> Problem requirements: Every record is to be copied unchanged, except that its pictures are removed.

START Provided records

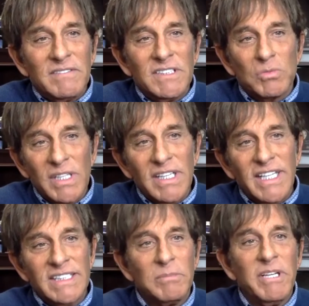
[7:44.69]
there's one
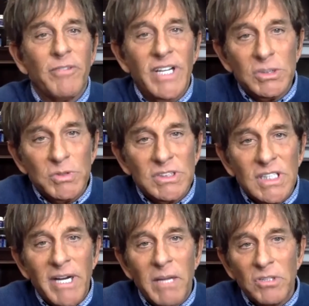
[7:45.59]
thing to be friends with
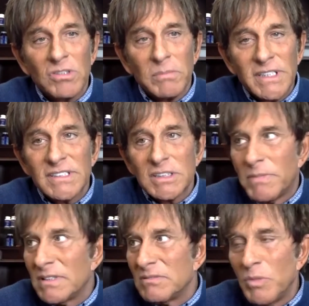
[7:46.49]
somebody and build a business,
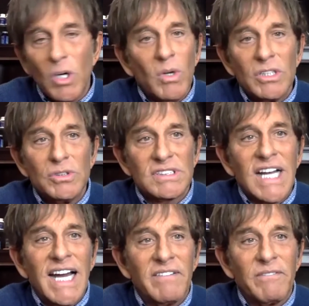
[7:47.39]
but we don't want to lose
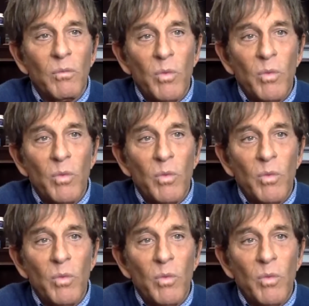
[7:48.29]
sight of,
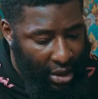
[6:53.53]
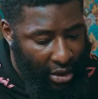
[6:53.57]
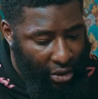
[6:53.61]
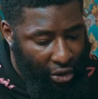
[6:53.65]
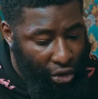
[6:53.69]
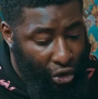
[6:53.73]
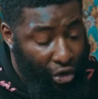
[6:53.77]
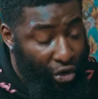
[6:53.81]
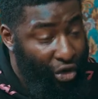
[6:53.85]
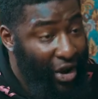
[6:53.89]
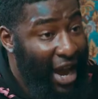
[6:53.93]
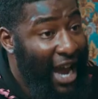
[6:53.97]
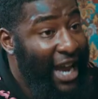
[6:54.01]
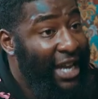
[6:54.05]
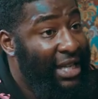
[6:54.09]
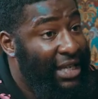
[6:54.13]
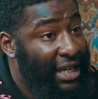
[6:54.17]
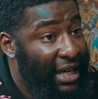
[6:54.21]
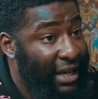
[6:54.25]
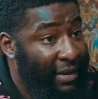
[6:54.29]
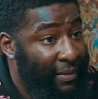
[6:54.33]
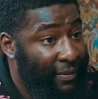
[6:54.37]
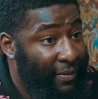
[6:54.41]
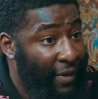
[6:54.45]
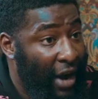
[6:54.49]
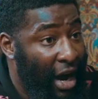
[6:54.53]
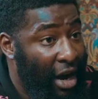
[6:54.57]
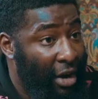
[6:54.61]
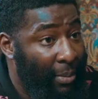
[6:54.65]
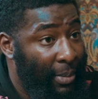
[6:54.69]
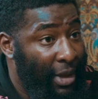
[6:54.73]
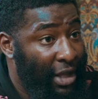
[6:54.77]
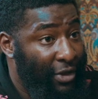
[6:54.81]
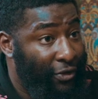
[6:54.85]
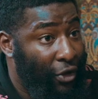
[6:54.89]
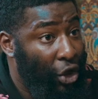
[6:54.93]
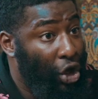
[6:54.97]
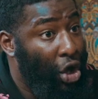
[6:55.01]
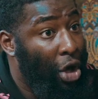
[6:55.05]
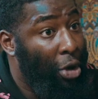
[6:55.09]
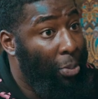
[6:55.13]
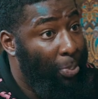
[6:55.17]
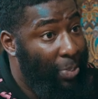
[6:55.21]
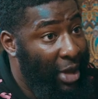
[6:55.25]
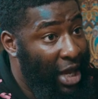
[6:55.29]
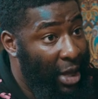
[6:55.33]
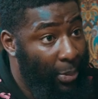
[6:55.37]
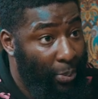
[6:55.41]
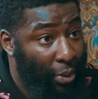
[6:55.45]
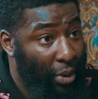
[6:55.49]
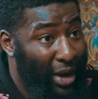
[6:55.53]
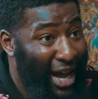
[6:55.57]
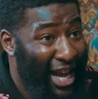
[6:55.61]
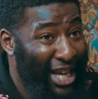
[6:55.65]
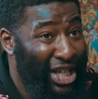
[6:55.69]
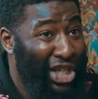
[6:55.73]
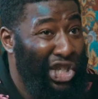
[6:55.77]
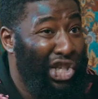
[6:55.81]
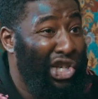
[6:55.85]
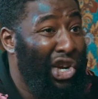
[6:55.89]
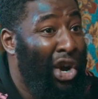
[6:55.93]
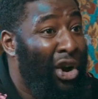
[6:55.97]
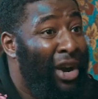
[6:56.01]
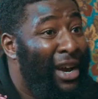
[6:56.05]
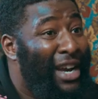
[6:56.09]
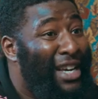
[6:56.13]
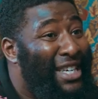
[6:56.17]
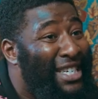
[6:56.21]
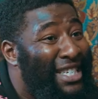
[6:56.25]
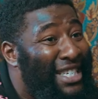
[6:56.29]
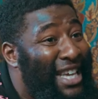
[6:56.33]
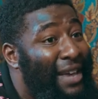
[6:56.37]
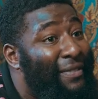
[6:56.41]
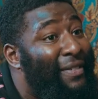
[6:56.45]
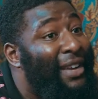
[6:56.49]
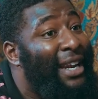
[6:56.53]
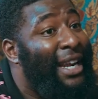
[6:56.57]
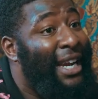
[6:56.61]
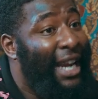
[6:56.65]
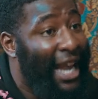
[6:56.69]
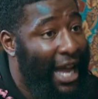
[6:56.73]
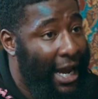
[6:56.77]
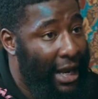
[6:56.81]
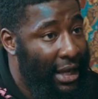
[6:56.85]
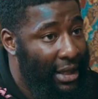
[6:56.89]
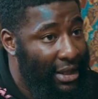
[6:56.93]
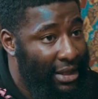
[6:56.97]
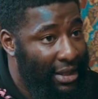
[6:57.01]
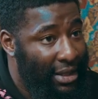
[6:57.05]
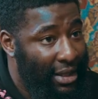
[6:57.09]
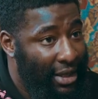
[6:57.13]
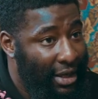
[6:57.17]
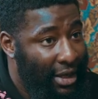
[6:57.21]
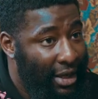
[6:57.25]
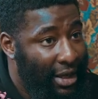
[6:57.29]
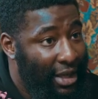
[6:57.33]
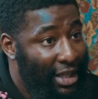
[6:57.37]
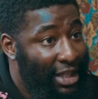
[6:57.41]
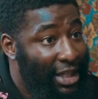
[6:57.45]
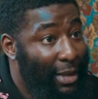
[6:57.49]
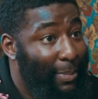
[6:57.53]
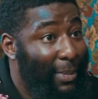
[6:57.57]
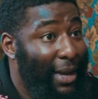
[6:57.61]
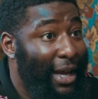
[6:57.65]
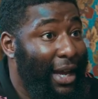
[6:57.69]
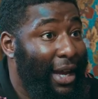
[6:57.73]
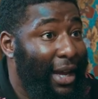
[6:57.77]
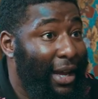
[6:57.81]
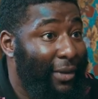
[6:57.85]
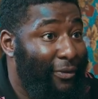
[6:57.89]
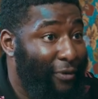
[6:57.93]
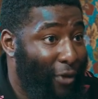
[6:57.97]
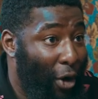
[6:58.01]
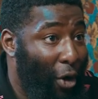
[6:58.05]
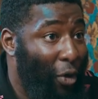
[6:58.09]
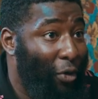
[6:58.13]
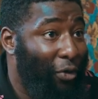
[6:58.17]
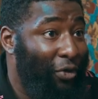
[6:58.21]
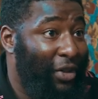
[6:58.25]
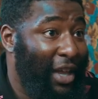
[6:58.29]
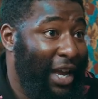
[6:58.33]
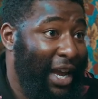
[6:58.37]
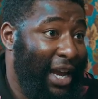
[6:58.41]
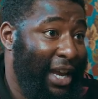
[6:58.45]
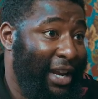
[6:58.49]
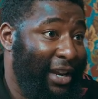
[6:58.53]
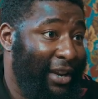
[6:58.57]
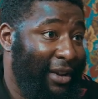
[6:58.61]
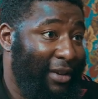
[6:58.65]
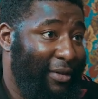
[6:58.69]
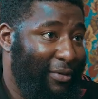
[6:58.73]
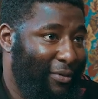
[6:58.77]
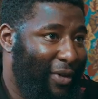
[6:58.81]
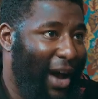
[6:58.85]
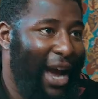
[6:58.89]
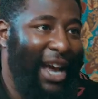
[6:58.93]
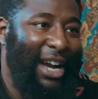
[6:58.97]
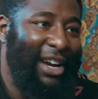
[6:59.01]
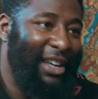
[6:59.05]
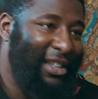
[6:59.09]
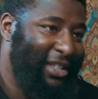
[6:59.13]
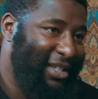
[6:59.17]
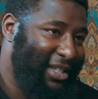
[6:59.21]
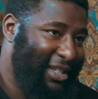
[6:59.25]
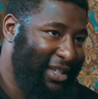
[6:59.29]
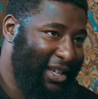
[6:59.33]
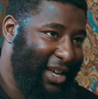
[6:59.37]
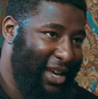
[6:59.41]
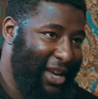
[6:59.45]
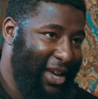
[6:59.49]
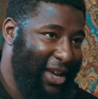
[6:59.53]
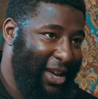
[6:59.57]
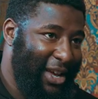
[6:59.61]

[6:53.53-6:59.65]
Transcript: created environments for young people as young as seven and eight to be involved in violence.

END Provided records

> Expected output:
[7:44.69]
there's one
[7:45.59]
thing to be friends with
[7:46.49]
somebody and build a business,
[7:47.39]
but we don't want to lose
[7:48.29]
sight of,
[6:53.53]
[6:53.57]
[6:53.61]
[6:53.65]
[6:53.69]
[6:53.73]
[6:53.77]
[6:53.81]
[6:53.85]
[6:53.89]
[6:53.93]
[6:53.97]
[6:54.01]
[6:54.05]
[6:54.09]
[6:54.13]
[6:54.17]
[6:54.21]
[6:54.25]
[6:54.29]
[6:54.33]
[6:54.37]
[6:54.41]
[6:54.45]
[6:54.49]
[6:54.53]
[6:54.57]
[6:54.61]
[6:54.65]
[6:54.69]
[6:54.73]
[6:54.77]
[6:54.81]
[6:54.85]
[6:54.89]
[6:54.93]
[6:54.97]
[6:55.01]
[6:55.05]
[6:55.09]
[6:55.13]
[6:55.17]
[6:55.21]
[6:55.25]
[6:55.29]
[6:55.33]
[6:55.37]
[6:55.41]
[6:55.45]
[6:55.49]
[6:55.53]
[6:55.57]
[6:55.61]
[6:55.65]
[6:55.69]
[6:55.73]
[6:55.77]
[6:55.81]
[6:55.85]
[6:55.89]
[6:55.93]
[6:55.97]
[6:56.01]
[6:56.05]
[6:56.09]
[6:56.13]
[6:56.17]
[6:56.21]
[6:56.25]
[6:56.29]
[6:56.33]
[6:56.37]
[6:56.41]
[6:56.45]
[6:56.49]
[6:56.53]
[6:56.57]
[6:56.61]
[6:56.65]
[6:56.69]
[6:56.73]
[6:56.77]
[6:56.81]
[6:56.85]
[6:56.89]
[6:56.93]
[6:56.97]
[6:57.01]
[6:57.05]
[6:57.09]
[6:57.13]
[6:57.17]
[6:57.21]
[6:57.25]
[6:57.29]
[6:57.33]
[6:57.37]
[6:57.41]
[6:57.45]
[6:57.49]
[6:57.53]
[6:57.57]
[6:57.61]
[6:57.65]
[6:57.69]
[6:57.73]
[6:57.77]
[6:57.81]
[6:57.85]
[6:57.89]
[6:57.93]
[6:57.97]
[6:58.01]
[6:58.05]
[6:58.09]
[6:58.13]
[6:58.17]
[6:58.21]
[6:58.25]
[6:58.29]
[6:58.33]
[6:58.37]
[6:58.41]
[6:58.45]
[6:58.49]
[6:58.53]
[6:58.57]
[6:58.61]
[6:58.65]
[6:58.69]
[6:58.73]
[6:58.77]
[6:58.81]
[6:58.85]
[6:58.89]
[6:58.93]
[6:58.97]
[6:59.01]
[6:59.05]
[6:59.09]
[6:59.13]
[6:59.17]
[6:59.21]
[6:59.25]
[6:59.29]
[6:59.33]
[6:59.37]
[6:59.41]
[6:59.45]
[6:59.49]
[6:59.53]
[6:59.57]
[6:59.61]

[6:53.53-6:59.65]
Transcript: created environments for young people as young as seven and eight to be involved in violence.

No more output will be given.